#### Records provided:

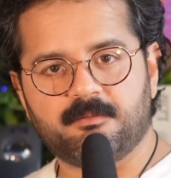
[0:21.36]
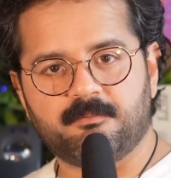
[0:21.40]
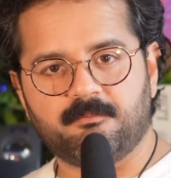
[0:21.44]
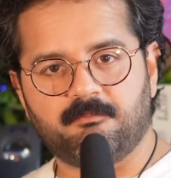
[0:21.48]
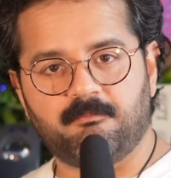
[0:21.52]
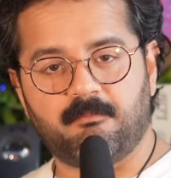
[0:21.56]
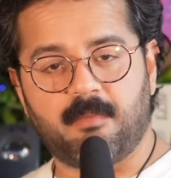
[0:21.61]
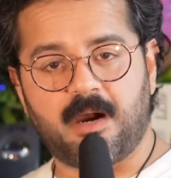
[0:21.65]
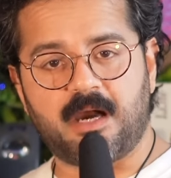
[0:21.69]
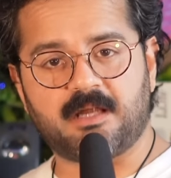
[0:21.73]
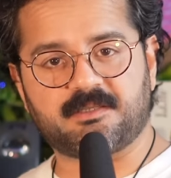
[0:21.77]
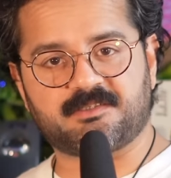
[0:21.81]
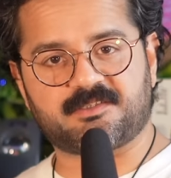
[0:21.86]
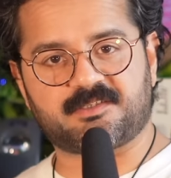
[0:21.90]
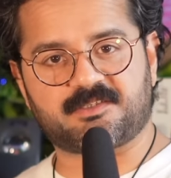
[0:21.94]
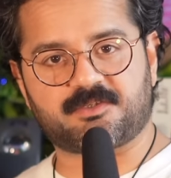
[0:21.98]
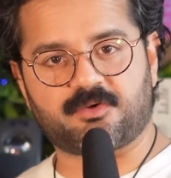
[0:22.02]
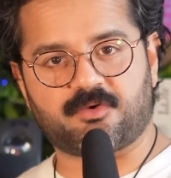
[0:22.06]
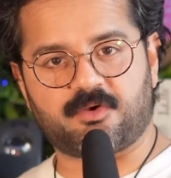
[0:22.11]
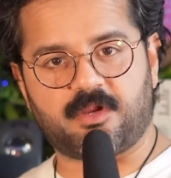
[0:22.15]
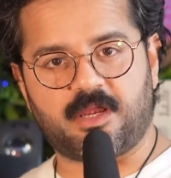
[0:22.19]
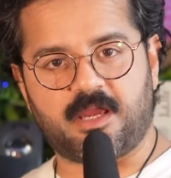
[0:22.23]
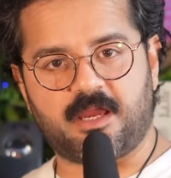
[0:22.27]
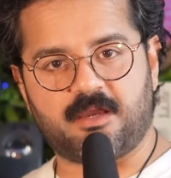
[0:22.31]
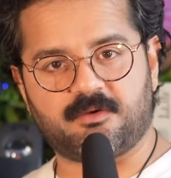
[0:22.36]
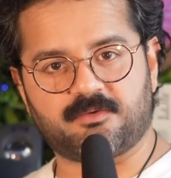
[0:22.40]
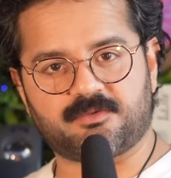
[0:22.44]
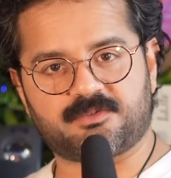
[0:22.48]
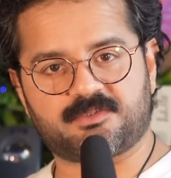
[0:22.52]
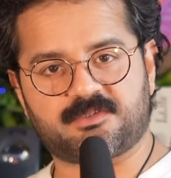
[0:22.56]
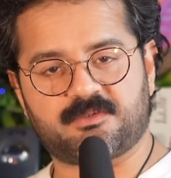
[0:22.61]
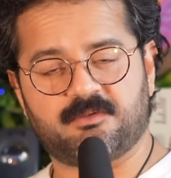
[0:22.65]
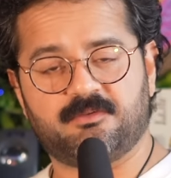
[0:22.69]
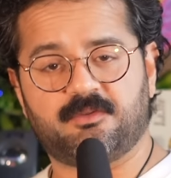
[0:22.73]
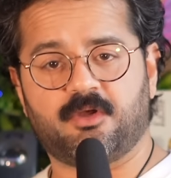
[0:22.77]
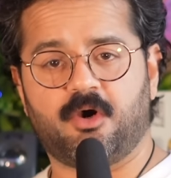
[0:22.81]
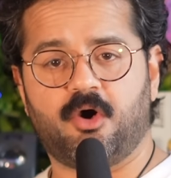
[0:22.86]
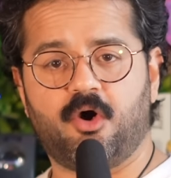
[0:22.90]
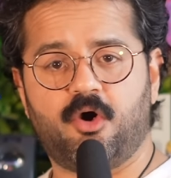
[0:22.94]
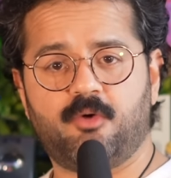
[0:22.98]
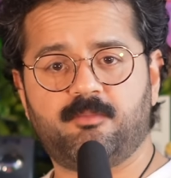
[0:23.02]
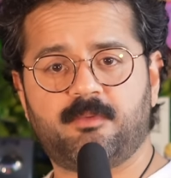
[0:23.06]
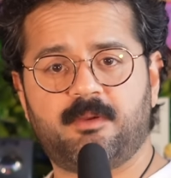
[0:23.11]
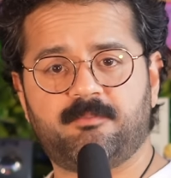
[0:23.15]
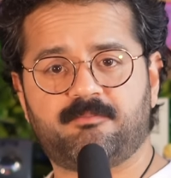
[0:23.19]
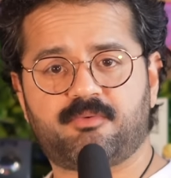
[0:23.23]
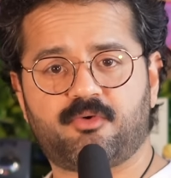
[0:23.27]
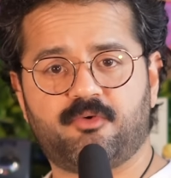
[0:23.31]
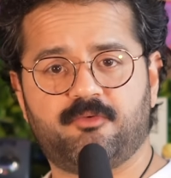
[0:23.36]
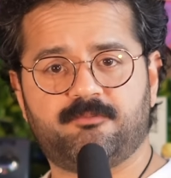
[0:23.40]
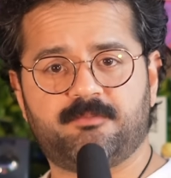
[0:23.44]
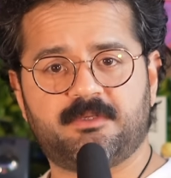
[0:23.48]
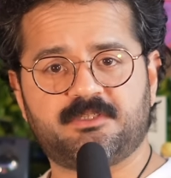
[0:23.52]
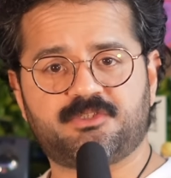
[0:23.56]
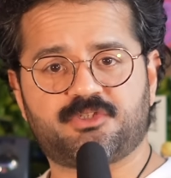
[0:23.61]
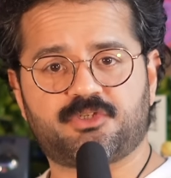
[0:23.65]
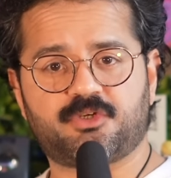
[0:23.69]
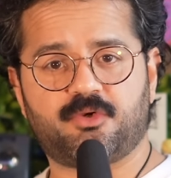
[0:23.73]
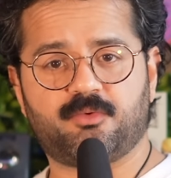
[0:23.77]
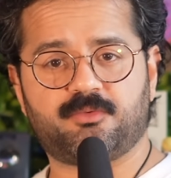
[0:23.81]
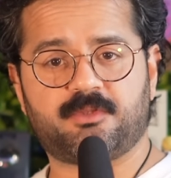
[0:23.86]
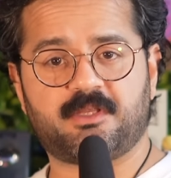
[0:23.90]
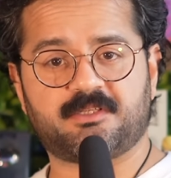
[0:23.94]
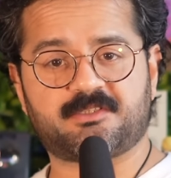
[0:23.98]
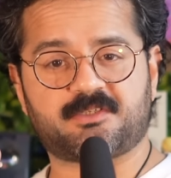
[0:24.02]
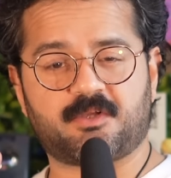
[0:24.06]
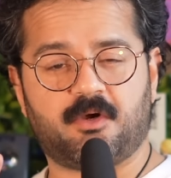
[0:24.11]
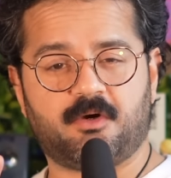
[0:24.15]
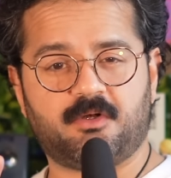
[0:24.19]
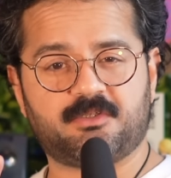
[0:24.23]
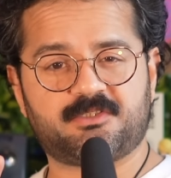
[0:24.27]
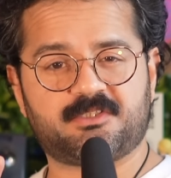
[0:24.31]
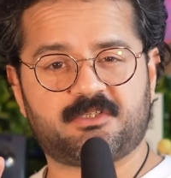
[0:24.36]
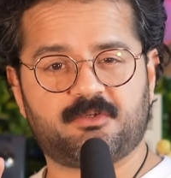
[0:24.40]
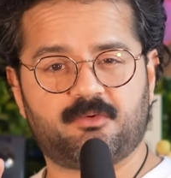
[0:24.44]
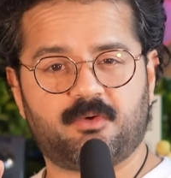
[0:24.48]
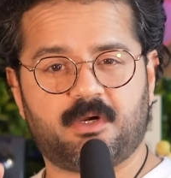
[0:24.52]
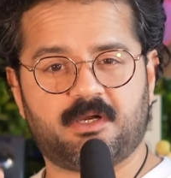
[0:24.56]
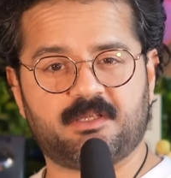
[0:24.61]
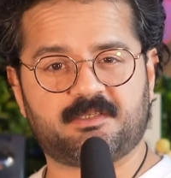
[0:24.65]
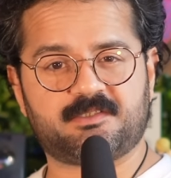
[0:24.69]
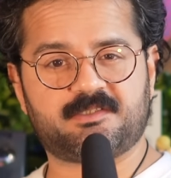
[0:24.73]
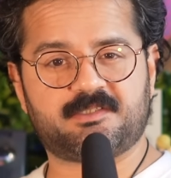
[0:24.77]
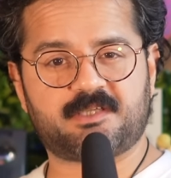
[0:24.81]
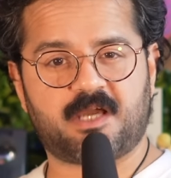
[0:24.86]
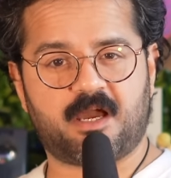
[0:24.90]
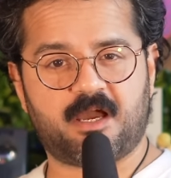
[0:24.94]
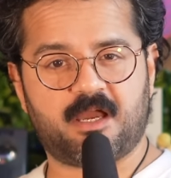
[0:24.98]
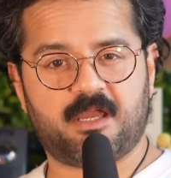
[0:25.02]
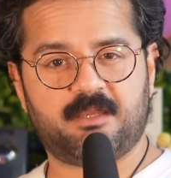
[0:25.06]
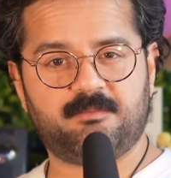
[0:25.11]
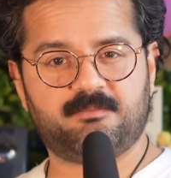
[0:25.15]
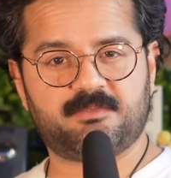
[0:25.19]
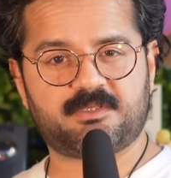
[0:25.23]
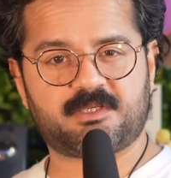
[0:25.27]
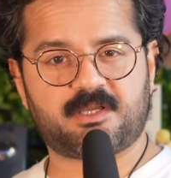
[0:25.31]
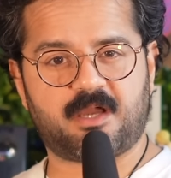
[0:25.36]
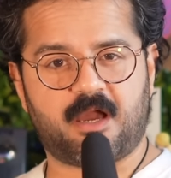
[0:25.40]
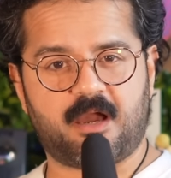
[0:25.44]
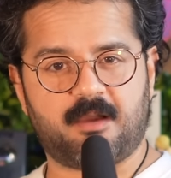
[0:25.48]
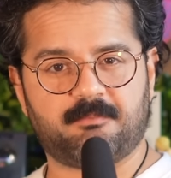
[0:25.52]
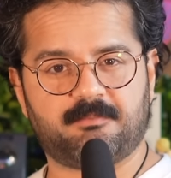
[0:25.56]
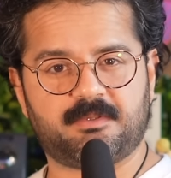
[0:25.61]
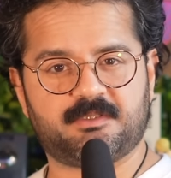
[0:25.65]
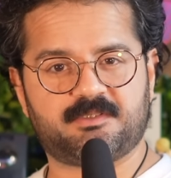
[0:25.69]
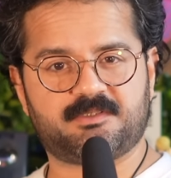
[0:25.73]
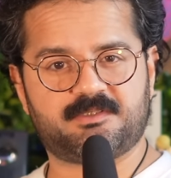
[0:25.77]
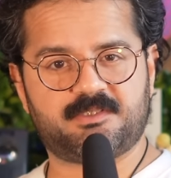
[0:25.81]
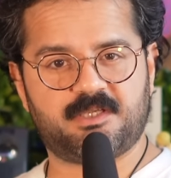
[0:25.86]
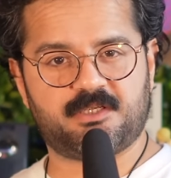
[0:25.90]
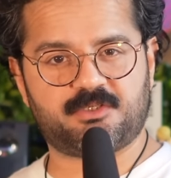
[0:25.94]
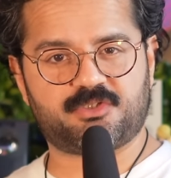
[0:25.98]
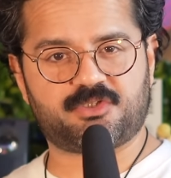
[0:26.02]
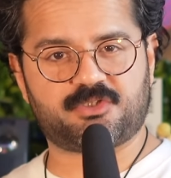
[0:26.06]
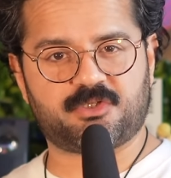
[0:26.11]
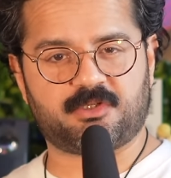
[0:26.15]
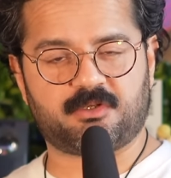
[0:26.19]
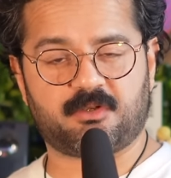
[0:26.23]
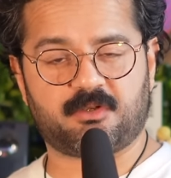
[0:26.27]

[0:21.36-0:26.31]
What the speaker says: Monster House, the home improvement show that's also a timed competition.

#### Goal of the exercise:
Copy out the records above in full, exactly as written, but not the pictures.

#### Solution below:
[0:21.36]
[0:21.40]
[0:21.44]
[0:21.48]
[0:21.52]
[0:21.56]
[0:21.61]
[0:21.65]
[0:21.69]
[0:21.73]
[0:21.77]
[0:21.81]
[0:21.86]
[0:21.90]
[0:21.94]
[0:21.98]
[0:22.02]
[0:22.06]
[0:22.11]
[0:22.15]
[0:22.19]
[0:22.23]
[0:22.27]
[0:22.31]
[0:22.36]
[0:22.40]
[0:22.44]
[0:22.48]
[0:22.52]
[0:22.56]
[0:22.61]
[0:22.65]
[0:22.69]
[0:22.73]
[0:22.77]
[0:22.81]
[0:22.86]
[0:22.90]
[0:22.94]
[0:22.98]
[0:23.02]
[0:23.06]
[0:23.11]
[0:23.15]
[0:23.19]
[0:23.23]
[0:23.27]
[0:23.31]
[0:23.36]
[0:23.40]
[0:23.44]
[0:23.48]
[0:23.52]
[0:23.56]
[0:23.61]
[0:23.65]
[0:23.69]
[0:23.73]
[0:23.77]
[0:23.81]
[0:23.86]
[0:23.90]
[0:23.94]
[0:23.98]
[0:24.02]
[0:24.06]
[0:24.11]
[0:24.15]
[0:24.19]
[0:24.23]
[0:24.27]
[0:24.31]
[0:24.36]
[0:24.40]
[0:24.44]
[0:24.48]
[0:24.52]
[0:24.56]
[0:24.61]
[0:24.65]
[0:24.69]
[0:24.73]
[0:24.77]
[0:24.81]
[0:24.86]
[0:24.90]
[0:24.94]
[0:24.98]
[0:25.02]
[0:25.06]
[0:25.11]
[0:25.15]
[0:25.19]
[0:25.23]
[0:25.27]
[0:25.31]
[0:25.36]
[0:25.40]
[0:25.44]
[0:25.48]
[0:25.52]
[0:25.56]
[0:25.61]
[0:25.65]
[0:25.69]
[0:25.73]
[0:25.77]
[0:25.81]
[0:25.86]
[0:25.90]
[0:25.94]
[0:25.98]
[0:26.02]
[0:26.06]
[0:26.11]
[0:26.15]
[0:26.19]
[0:26.23]
[0:26.27]

[0:21.36-0:26.31]
What the speaker says: Monster House, the home improvement show that's also a timed competition.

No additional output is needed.